Set down the data again exactly. Pictures are not part of the copy.

--- START ---

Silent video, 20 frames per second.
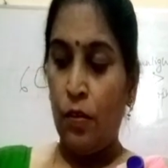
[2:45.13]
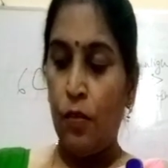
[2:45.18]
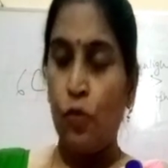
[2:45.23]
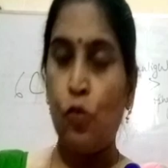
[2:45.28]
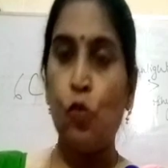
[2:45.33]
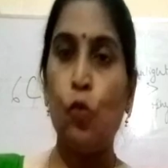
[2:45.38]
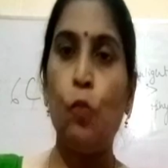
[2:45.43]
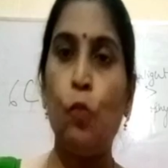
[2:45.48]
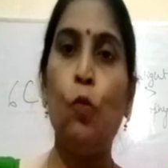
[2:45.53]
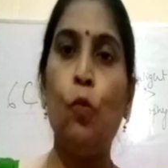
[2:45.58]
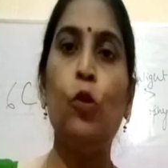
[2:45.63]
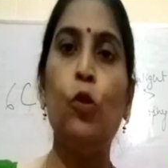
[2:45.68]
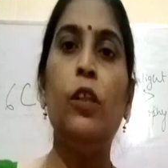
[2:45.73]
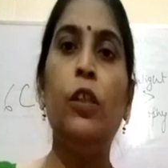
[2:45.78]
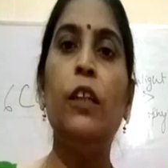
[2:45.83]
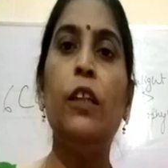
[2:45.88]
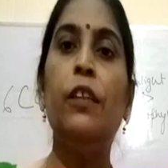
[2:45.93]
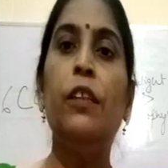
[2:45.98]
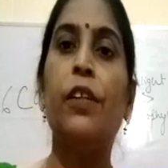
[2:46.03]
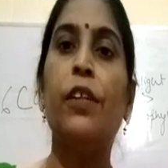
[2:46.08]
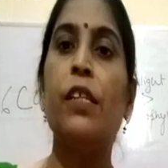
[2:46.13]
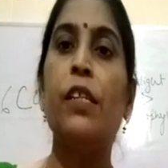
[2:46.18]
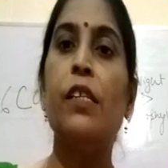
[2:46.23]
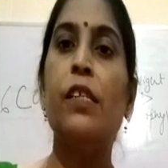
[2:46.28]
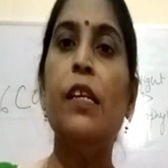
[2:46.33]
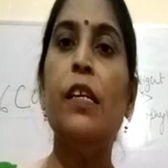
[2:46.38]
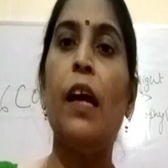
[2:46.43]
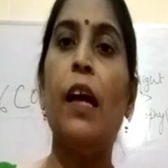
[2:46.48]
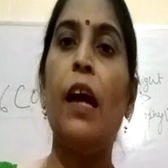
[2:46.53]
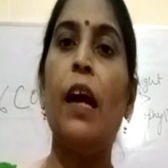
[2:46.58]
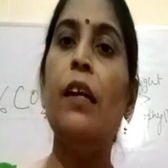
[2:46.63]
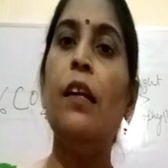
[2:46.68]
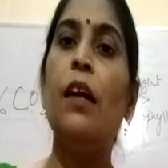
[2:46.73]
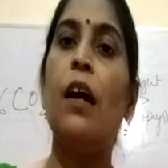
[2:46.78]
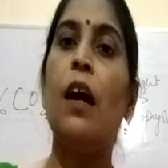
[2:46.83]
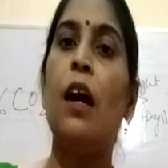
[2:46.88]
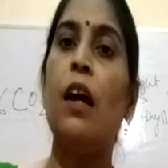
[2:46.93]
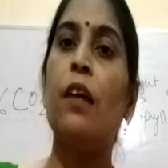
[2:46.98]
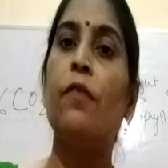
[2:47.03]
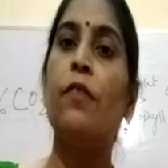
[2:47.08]
So both the threshing and
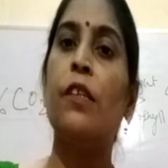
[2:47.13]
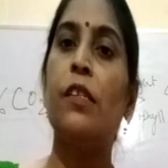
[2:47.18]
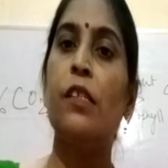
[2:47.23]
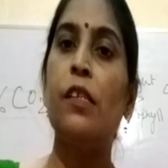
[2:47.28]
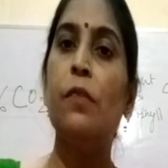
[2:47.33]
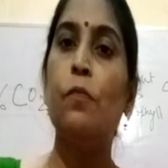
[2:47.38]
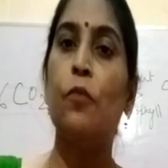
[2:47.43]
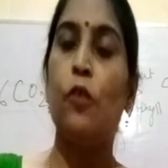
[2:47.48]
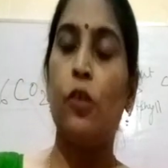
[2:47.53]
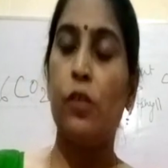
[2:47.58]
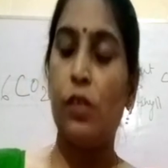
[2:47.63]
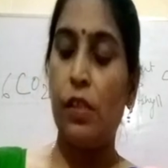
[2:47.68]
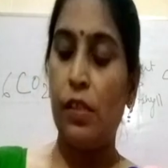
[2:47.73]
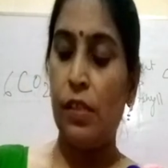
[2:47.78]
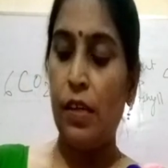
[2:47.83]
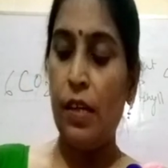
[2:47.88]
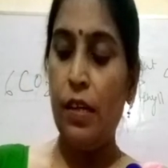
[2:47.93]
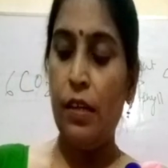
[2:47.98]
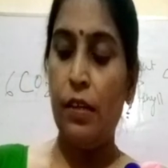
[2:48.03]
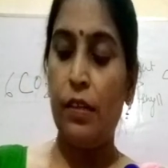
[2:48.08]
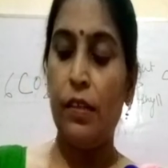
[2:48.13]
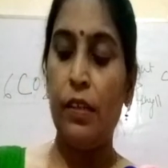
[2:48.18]
harvesting process are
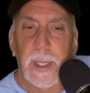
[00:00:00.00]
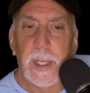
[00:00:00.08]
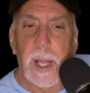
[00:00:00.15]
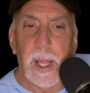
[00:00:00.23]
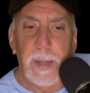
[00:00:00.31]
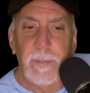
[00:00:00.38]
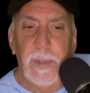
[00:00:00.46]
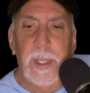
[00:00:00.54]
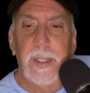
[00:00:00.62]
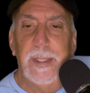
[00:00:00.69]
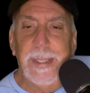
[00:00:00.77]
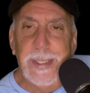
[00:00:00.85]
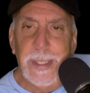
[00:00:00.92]
And I
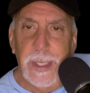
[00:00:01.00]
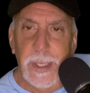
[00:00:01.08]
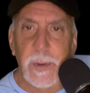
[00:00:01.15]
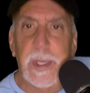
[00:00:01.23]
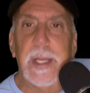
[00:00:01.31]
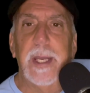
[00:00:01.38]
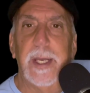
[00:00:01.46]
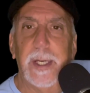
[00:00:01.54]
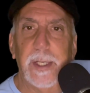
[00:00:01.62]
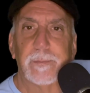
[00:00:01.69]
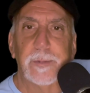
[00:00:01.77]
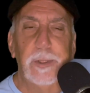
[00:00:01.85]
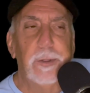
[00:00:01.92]
mean, you get
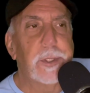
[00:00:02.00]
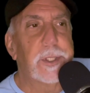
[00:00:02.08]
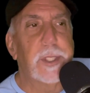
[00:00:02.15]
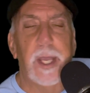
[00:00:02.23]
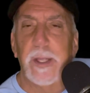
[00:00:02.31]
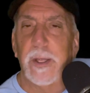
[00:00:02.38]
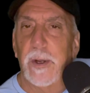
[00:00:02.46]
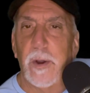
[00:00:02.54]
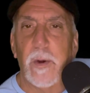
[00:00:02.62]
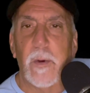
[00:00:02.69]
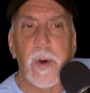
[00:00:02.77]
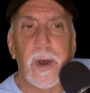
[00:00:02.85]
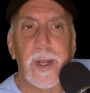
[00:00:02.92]
it. You say, you know
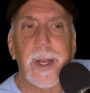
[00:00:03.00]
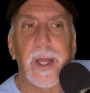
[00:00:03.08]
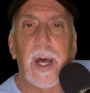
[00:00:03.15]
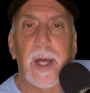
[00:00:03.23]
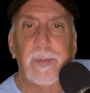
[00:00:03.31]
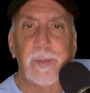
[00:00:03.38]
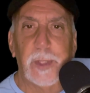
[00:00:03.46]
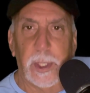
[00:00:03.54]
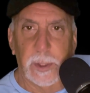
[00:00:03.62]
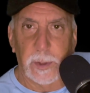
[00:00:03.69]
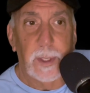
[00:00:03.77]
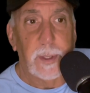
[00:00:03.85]
what? I'm done.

--- END ---

● **ANSWER**
Silent video, 20 frames per second.
[2:45.13]
[2:45.18]
[2:45.23]
[2:45.28]
[2:45.33]
[2:45.38]
[2:45.43]
[2:45.48]
[2:45.53]
[2:45.58]
[2:45.63]
[2:45.68]
[2:45.73]
[2:45.78]
[2:45.83]
[2:45.88]
[2:45.93]
[2:45.98]
[2:46.03]
[2:46.08]
[2:46.13]
[2:46.18]
[2:46.23]
[2:46.28]
[2:46.33]
[2:46.38]
[2:46.43]
[2:46.48]
[2:46.53]
[2:46.58]
[2:46.63]
[2:46.68]
[2:46.73]
[2:46.78]
[2:46.83]
[2:46.88]
[2:46.93]
[2:46.98]
[2:47.03]
[2:47.08]
So both the threshing and
[2:47.13]
[2:47.18]
[2:47.23]
[2:47.28]
[2:47.33]
[2:47.38]
[2:47.43]
[2:47.48]
[2:47.53]
[2:47.58]
[2:47.63]
[2:47.68]
[2:47.73]
[2:47.78]
[2:47.83]
[2:47.88]
[2:47.93]
[2:47.98]
[2:48.03]
[2:48.08]
[2:48.13]
[2:48.18]
harvesting process are
[00:00:00.00]
[00:00:00.08]
[00:00:00.15]
[00:00:00.23]
[00:00:00.31]
[00:00:00.38]
[00:00:00.46]
[00:00:00.54]
[00:00:00.62]
[00:00:00.69]
[00:00:00.77]
[00:00:00.85]
[00:00:00.92]
And I
[00:00:01.00]
[00:00:01.08]
[00:00:01.15]
[00:00:01.23]
[00:00:01.31]
[00:00:01.38]
[00:00:01.46]
[00:00:01.54]
[00:00:01.62]
[00:00:01.69]
[00:00:01.77]
[00:00:01.85]
[00:00:01.92]
mean, you get
[00:00:02.00]
[00:00:02.08]
[00:00:02.15]
[00:00:02.23]
[00:00:02.31]
[00:00:02.38]
[00:00:02.46]
[00:00:02.54]
[00:00:02.62]
[00:00:02.69]
[00:00:02.77]
[00:00:02.85]
[00:00:02.92]
it. You say, you know
[00:00:03.00]
[00:00:03.08]
[00:00:03.15]
[00:00:03.23]
[00:00:03.31]
[00:00:03.38]
[00:00:03.46]
[00:00:03.54]
[00:00:03.62]
[00:00:03.69]
[00:00:03.77]
[00:00:03.85]
what? I'm done.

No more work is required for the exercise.